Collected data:
------------------------------------

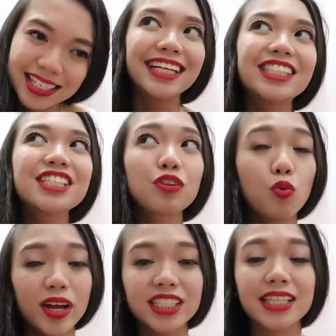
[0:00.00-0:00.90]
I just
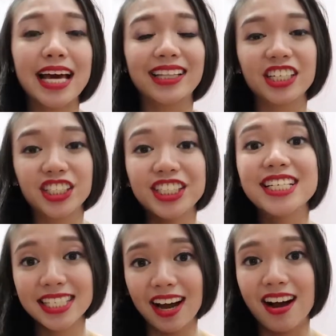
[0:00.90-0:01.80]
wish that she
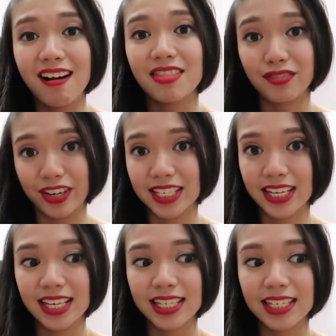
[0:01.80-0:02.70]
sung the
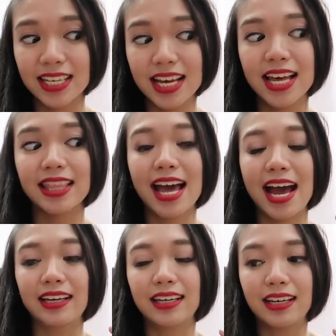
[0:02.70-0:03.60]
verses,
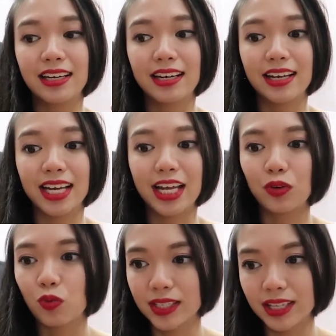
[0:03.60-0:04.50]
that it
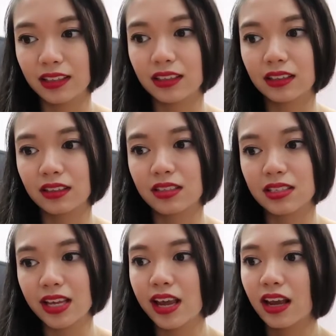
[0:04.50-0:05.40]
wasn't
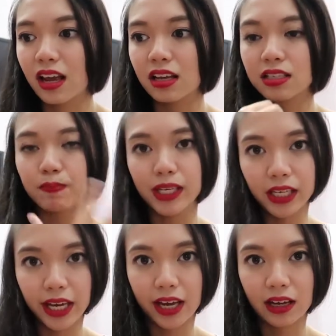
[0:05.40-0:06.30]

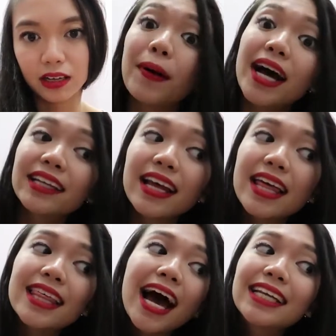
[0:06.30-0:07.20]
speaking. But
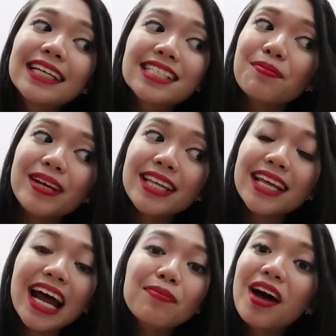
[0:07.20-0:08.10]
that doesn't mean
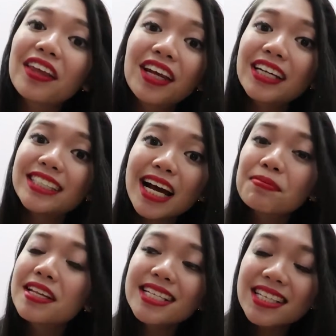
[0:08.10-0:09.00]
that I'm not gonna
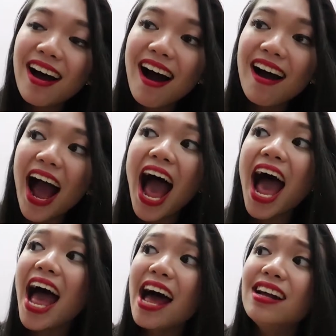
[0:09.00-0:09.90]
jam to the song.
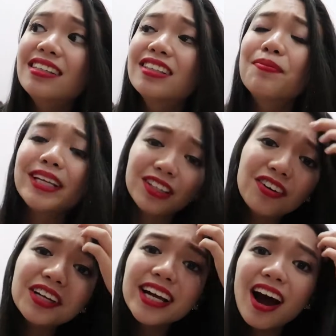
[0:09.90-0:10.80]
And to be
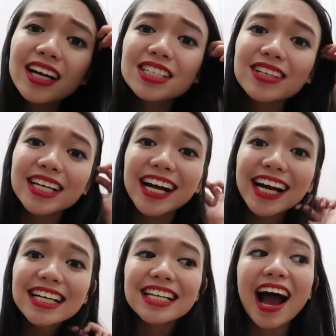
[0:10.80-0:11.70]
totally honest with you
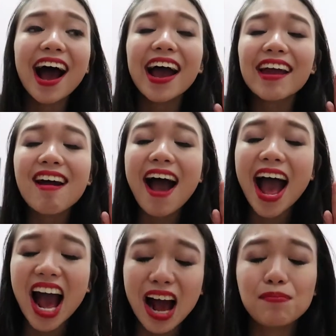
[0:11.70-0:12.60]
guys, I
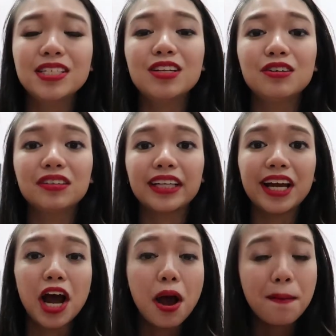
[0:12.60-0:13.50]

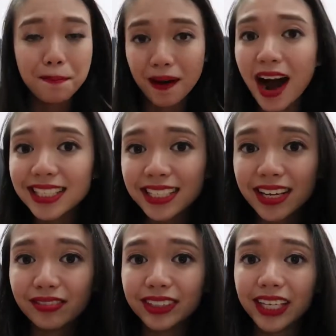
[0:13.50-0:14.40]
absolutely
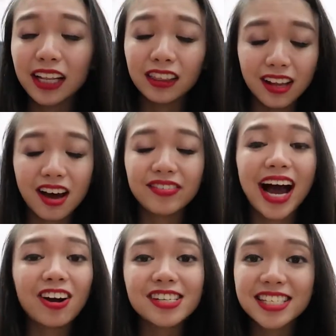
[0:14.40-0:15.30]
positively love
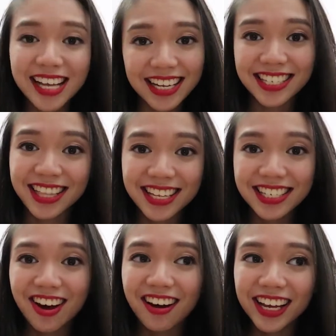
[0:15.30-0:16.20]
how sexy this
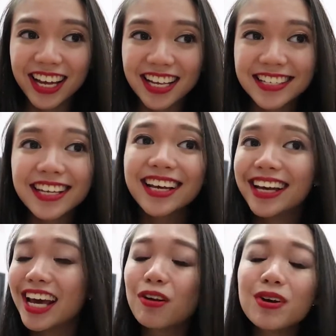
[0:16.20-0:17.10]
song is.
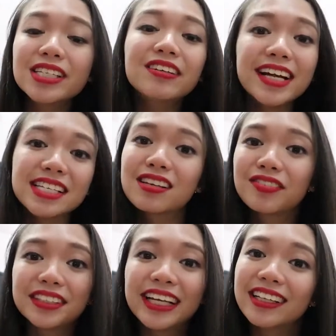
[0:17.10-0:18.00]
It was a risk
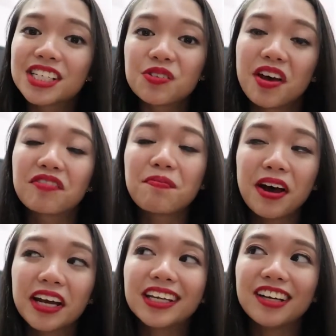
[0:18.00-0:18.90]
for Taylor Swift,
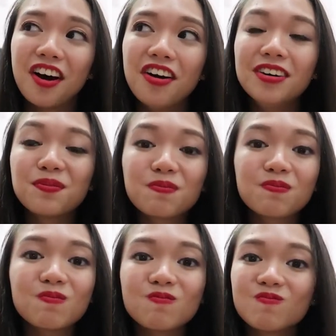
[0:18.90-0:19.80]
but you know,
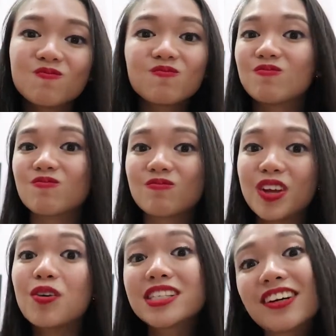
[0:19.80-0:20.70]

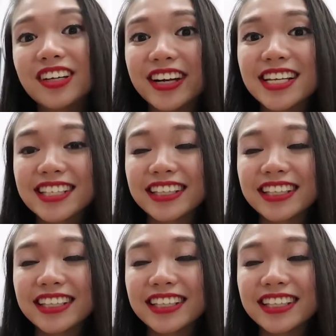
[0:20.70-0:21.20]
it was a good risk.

------------------------------------

PROBLEM STATEMENT: A faithful copy of all the entries is required, pictures excluded.

EXERCISE SOLUTION:
[0:00.00-0:00.90]
I just
[0:00.90-0:01.80]
wish that she
[0:01.80-0:02.70]
sung the
[0:02.70-0:03.60]
verses,
[0:03.60-0:04.50]
that it
[0:04.50-0:05.40]
wasn't
[0:05.40-0:06.30]

[0:06.30-0:07.20]
speaking. But
[0:07.20-0:08.10]
that doesn't mean
[0:08.10-0:09.00]
that I'm not gonna
[0:09.00-0:09.90]
jam to the song.
[0:09.90-0:10.80]
And to be
[0:10.80-0:11.70]
totally honest with you
[0:11.70-0:12.60]
guys, I
[0:12.60-0:13.50]

[0:13.50-0:14.40]
absolutely
[0:14.40-0:15.30]
positively love
[0:15.30-0:16.20]
how sexy this
[0:16.20-0:17.10]
song is.
[0:17.10-0:18.00]
It was a risk
[0:18.00-0:18.90]
for Taylor Swift,
[0:18.90-0:19.80]
but you know,
[0:19.80-0:20.70]

[0:20.70-0:21.20]
it was a good risk.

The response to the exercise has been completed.